Ce qui entretient l'enthousiasme républicain, c'est principalement le spectacle de son propre ouvrage. Lorsque l'exaltation d'une grande nation est dirigée vers un objet digne d'elle, son ouvrage est grand comme elle, et le plus faible des individus en est fier. Il faut donc s'appliquer à faire produire à la nation de grands résultats, et à soumettre ensuite ces résultats aux regards de la nation, afin d'exciter sa propre admiration. Un des moyens d'atteindre ce but, ce sont les fêtes nationales.[3]

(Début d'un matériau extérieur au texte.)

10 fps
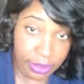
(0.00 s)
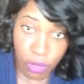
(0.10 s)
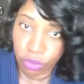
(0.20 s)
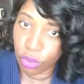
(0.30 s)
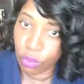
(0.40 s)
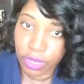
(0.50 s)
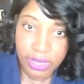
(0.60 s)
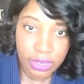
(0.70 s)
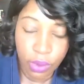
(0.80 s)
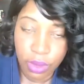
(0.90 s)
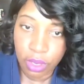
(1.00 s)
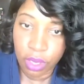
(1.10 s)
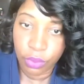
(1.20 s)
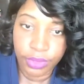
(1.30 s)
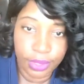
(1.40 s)
Don't know what's going
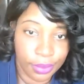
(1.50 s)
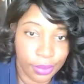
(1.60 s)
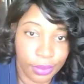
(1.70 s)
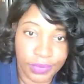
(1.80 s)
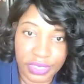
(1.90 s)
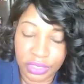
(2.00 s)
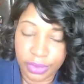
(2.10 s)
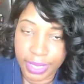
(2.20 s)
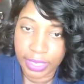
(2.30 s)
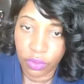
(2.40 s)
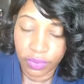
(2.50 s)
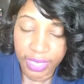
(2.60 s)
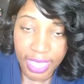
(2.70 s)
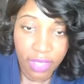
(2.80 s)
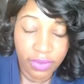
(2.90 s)
on with her. Don't know if she's trying to get over
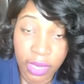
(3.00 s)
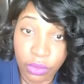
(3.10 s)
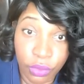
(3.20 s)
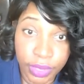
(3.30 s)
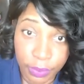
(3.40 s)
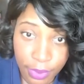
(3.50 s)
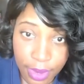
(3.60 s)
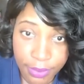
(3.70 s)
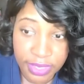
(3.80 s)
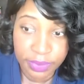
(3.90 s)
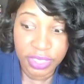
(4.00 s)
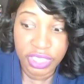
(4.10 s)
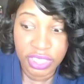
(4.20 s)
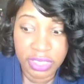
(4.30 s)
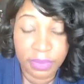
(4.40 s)
Calvin. I don't know what the problem is, but
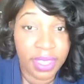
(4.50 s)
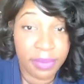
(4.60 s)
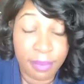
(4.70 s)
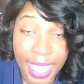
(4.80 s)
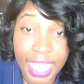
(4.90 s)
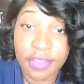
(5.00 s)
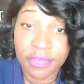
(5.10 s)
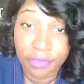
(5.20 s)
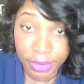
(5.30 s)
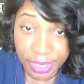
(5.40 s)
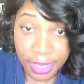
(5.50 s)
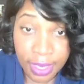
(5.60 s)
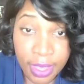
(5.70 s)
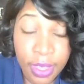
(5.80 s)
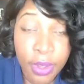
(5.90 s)
she's being mighty free
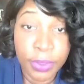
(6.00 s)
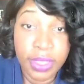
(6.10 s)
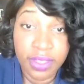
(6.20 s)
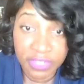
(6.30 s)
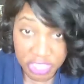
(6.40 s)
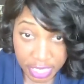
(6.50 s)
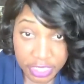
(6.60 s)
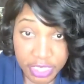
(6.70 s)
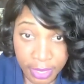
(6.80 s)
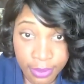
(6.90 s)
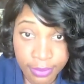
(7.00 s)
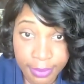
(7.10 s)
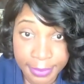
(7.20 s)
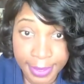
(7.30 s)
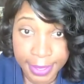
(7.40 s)
with her JJ.
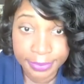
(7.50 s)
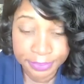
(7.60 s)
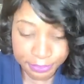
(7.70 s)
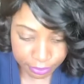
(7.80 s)
Okay?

Il faudrait qu'à des périodes réglées et peu rapprochées, il y ait une fête nationale à Paris. Par exemple, ces fêtes pourraient avoir lieu toutes les années bissextiles, et être célébrées pendant les jours complémentaires; elles auraient cela de commun avec les célèbres jeux des Grecs, mais elles en différeraient par l'objet d'émulation qui serait plus digne d'une nation éclairée.
Pour que cette fête, fût bien ordonnée, il faudrait que quatre ans auparavant on eût nommé le général de la fête, qui serait chargé non seulement d'en régler l'ordonnance mais même de faire naître les prodiges qui devraient y paraître. Il arriverait naturellement que chaque fête porterait le nom de son général qui ne pourrait l'être qu'une seule fois ; et chaque général emploierait toutes ses facultés pour illustrer son nom par la magnificence de sa fête, et par l'admiration nationale qu'il aurait excitée. Des fonds suffisants seraient assignés à ce général pendant les trois années qui précéderaient, et des fonds plus considérables seraient accordés pour l'année de la célébration. Il commanderait des prodiges, le génie s'empresserait de les disposer et les fonds serviraient à les exécuter.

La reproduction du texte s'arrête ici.